-- ASSIGNMENT --
Please retype the data in full and exactly; the pictures are not part of the copy.

__________________________________________________

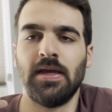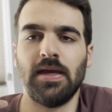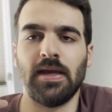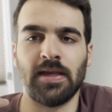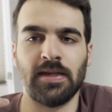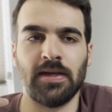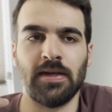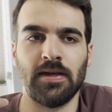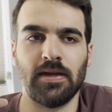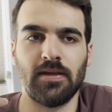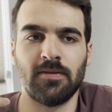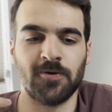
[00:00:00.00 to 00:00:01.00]
in
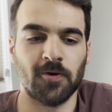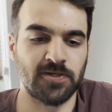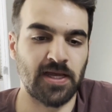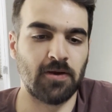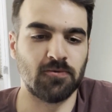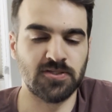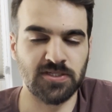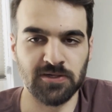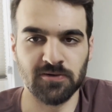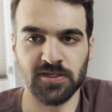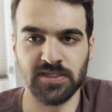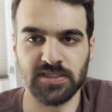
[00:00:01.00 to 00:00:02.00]
the Dark Towers
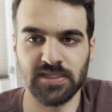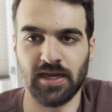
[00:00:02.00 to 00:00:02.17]
series.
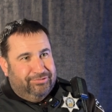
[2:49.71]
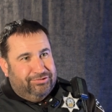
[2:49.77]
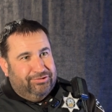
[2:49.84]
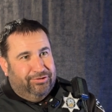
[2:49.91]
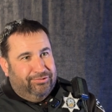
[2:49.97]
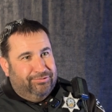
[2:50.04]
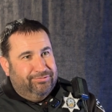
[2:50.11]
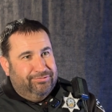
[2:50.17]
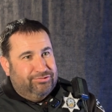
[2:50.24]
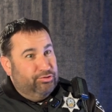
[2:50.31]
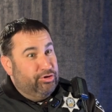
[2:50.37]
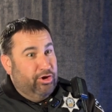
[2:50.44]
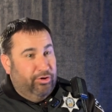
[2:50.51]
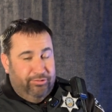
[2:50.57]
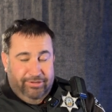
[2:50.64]
So, so
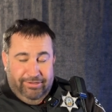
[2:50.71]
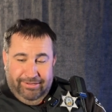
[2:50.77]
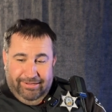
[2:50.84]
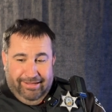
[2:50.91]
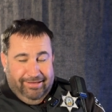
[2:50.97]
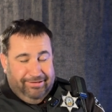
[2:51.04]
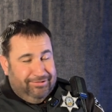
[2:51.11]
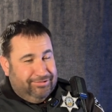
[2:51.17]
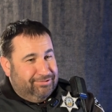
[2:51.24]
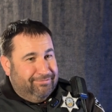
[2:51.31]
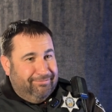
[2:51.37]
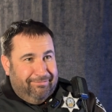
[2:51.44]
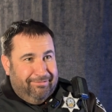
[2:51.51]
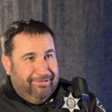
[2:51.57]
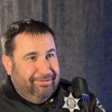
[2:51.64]
no, I just,
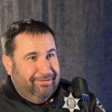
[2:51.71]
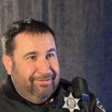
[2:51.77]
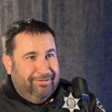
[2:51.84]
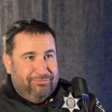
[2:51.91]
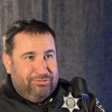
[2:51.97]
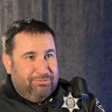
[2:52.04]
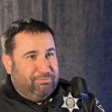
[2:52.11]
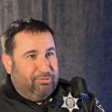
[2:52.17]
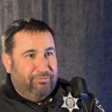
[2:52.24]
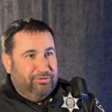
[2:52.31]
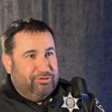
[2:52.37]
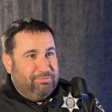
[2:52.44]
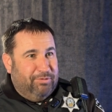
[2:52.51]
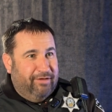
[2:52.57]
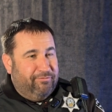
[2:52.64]
uh, it was a
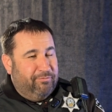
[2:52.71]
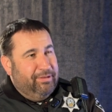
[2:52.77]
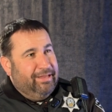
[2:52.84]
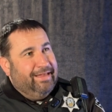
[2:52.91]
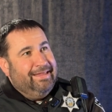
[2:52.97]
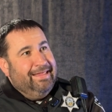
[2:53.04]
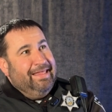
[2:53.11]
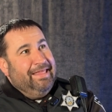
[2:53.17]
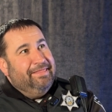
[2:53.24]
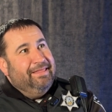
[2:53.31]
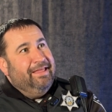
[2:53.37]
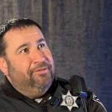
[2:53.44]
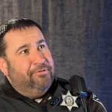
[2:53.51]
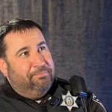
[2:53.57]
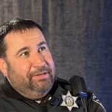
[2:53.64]
perfect spot for me. And
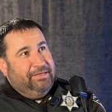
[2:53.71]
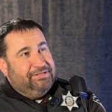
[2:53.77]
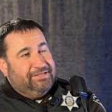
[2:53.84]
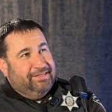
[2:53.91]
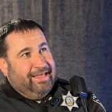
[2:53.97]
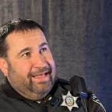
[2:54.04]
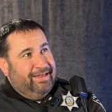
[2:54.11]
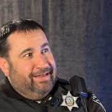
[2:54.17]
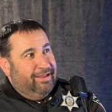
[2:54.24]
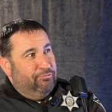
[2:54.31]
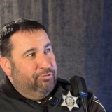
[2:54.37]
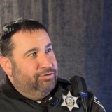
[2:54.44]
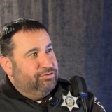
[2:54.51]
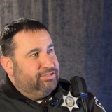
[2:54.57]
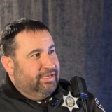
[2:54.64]
the other piece to that I
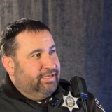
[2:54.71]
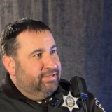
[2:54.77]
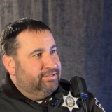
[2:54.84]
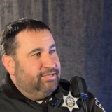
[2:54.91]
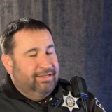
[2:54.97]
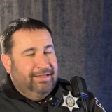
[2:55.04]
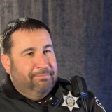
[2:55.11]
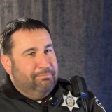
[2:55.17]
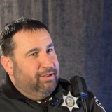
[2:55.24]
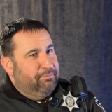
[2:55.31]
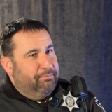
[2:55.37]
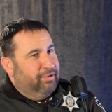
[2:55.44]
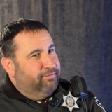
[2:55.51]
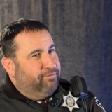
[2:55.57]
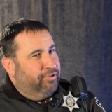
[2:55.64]
will say is my,
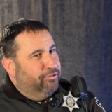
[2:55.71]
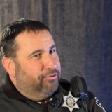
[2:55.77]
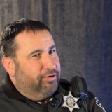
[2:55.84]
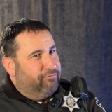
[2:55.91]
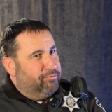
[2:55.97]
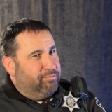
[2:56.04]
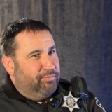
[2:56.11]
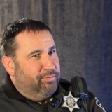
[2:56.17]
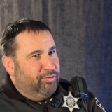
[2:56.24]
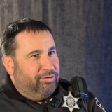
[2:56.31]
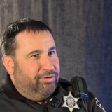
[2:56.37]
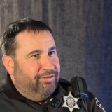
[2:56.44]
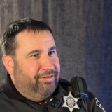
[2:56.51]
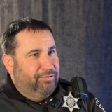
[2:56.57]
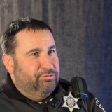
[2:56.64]
my father never
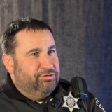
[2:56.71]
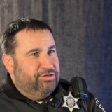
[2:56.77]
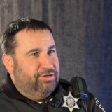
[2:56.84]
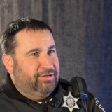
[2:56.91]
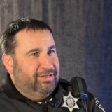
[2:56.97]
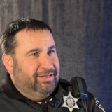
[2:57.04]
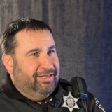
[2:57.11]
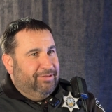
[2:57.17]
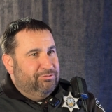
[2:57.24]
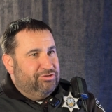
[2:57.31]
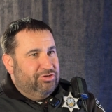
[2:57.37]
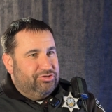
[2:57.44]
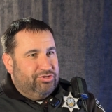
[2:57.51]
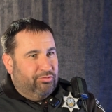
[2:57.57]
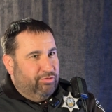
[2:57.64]
promoted. He was a, he was
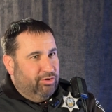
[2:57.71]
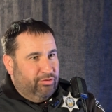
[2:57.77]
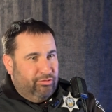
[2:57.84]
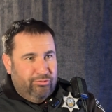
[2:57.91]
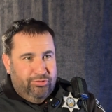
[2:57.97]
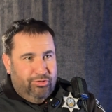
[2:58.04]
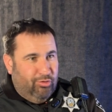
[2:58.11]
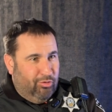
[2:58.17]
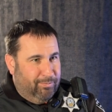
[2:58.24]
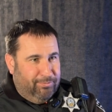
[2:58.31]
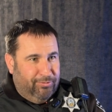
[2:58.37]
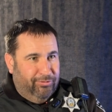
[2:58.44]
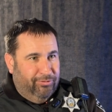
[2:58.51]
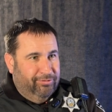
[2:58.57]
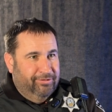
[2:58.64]
just a road
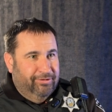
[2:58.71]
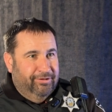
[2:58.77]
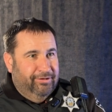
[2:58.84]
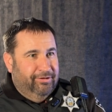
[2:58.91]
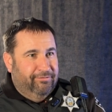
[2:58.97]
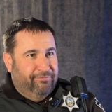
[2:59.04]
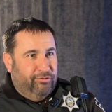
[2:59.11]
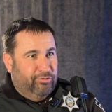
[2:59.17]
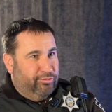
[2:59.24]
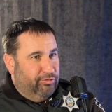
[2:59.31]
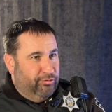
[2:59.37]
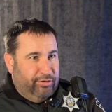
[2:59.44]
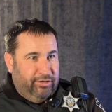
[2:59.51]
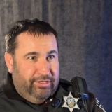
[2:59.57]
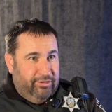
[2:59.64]
corporal mm. for
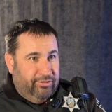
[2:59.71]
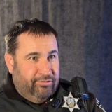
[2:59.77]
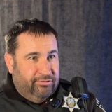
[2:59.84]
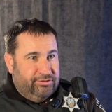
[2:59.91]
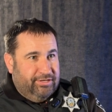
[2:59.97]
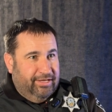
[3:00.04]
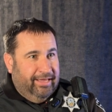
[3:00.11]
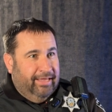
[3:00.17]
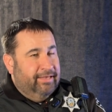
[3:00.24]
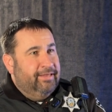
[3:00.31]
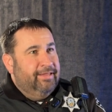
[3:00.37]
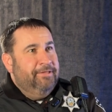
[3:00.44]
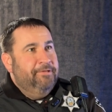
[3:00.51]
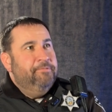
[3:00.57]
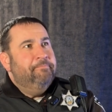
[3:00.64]
thirty years.
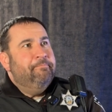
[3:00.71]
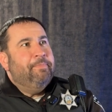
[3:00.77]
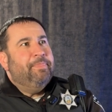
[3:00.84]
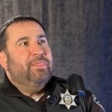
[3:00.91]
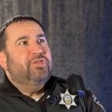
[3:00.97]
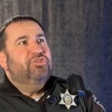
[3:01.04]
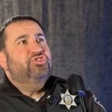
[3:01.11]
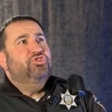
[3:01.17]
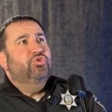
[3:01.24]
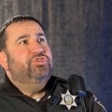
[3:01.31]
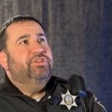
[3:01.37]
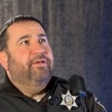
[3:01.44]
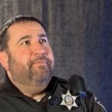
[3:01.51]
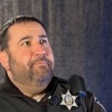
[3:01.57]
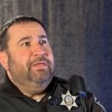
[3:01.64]
And so
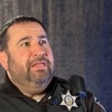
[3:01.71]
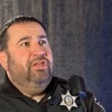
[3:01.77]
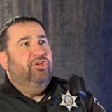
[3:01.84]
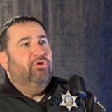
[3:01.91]
to me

__________________________________________________

-- YOUR RESPONSE --
[00:00:00.00 to 00:00:01.00]
in
[00:00:01.00 to 00:00:02.00]
the Dark Towers
[00:00:02.00 to 00:00:02.17]
series.
[2:49.71]
[2:49.77]
[2:49.84]
[2:49.91]
[2:49.97]
[2:50.04]
[2:50.11]
[2:50.17]
[2:50.24]
[2:50.31]
[2:50.37]
[2:50.44]
[2:50.51]
[2:50.57]
[2:50.64]
So, so
[2:50.71]
[2:50.77]
[2:50.84]
[2:50.91]
[2:50.97]
[2:51.04]
[2:51.11]
[2:51.17]
[2:51.24]
[2:51.31]
[2:51.37]
[2:51.44]
[2:51.51]
[2:51.57]
[2:51.64]
no, I just,
[2:51.71]
[2:51.77]
[2:51.84]
[2:51.91]
[2:51.97]
[2:52.04]
[2:52.11]
[2:52.17]
[2:52.24]
[2:52.31]
[2:52.37]
[2:52.44]
[2:52.51]
[2:52.57]
[2:52.64]
uh, it was a
[2:52.71]
[2:52.77]
[2:52.84]
[2:52.91]
[2:52.97]
[2:53.04]
[2:53.11]
[2:53.17]
[2:53.24]
[2:53.31]
[2:53.37]
[2:53.44]
[2:53.51]
[2:53.57]
[2:53.64]
perfect spot for me. And
[2:53.71]
[2:53.77]
[2:53.84]
[2:53.91]
[2:53.97]
[2:54.04]
[2:54.11]
[2:54.17]
[2:54.24]
[2:54.31]
[2:54.37]
[2:54.44]
[2:54.51]
[2:54.57]
[2:54.64]
the other piece to that I
[2:54.71]
[2:54.77]
[2:54.84]
[2:54.91]
[2:54.97]
[2:55.04]
[2:55.11]
[2:55.17]
[2:55.24]
[2:55.31]
[2:55.37]
[2:55.44]
[2:55.51]
[2:55.57]
[2:55.64]
will say is my,
[2:55.71]
[2:55.77]
[2:55.84]
[2:55.91]
[2:55.97]
[2:56.04]
[2:56.11]
[2:56.17]
[2:56.24]
[2:56.31]
[2:56.37]
[2:56.44]
[2:56.51]
[2:56.57]
[2:56.64]
my father never
[2:56.71]
[2:56.77]
[2:56.84]
[2:56.91]
[2:56.97]
[2:57.04]
[2:57.11]
[2:57.17]
[2:57.24]
[2:57.31]
[2:57.37]
[2:57.44]
[2:57.51]
[2:57.57]
[2:57.64]
promoted. He was a, he was
[2:57.71]
[2:57.77]
[2:57.84]
[2:57.91]
[2:57.97]
[2:58.04]
[2:58.11]
[2:58.17]
[2:58.24]
[2:58.31]
[2:58.37]
[2:58.44]
[2:58.51]
[2:58.57]
[2:58.64]
just a road
[2:58.71]
[2:58.77]
[2:58.84]
[2:58.91]
[2:58.97]
[2:59.04]
[2:59.11]
[2:59.17]
[2:59.24]
[2:59.31]
[2:59.37]
[2:59.44]
[2:59.51]
[2:59.57]
[2:59.64]
corporal mm. for
[2:59.71]
[2:59.77]
[2:59.84]
[2:59.91]
[2:59.97]
[3:00.04]
[3:00.11]
[3:00.17]
[3:00.24]
[3:00.31]
[3:00.37]
[3:00.44]
[3:00.51]
[3:00.57]
[3:00.64]
thirty years.
[3:00.71]
[3:00.77]
[3:00.84]
[3:00.91]
[3:00.97]
[3:01.04]
[3:01.11]
[3:01.17]
[3:01.24]
[3:01.31]
[3:01.37]
[3:01.44]
[3:01.51]
[3:01.57]
[3:01.64]
And so
[3:01.71]
[3:01.77]
[3:01.84]
[3:01.91]
to me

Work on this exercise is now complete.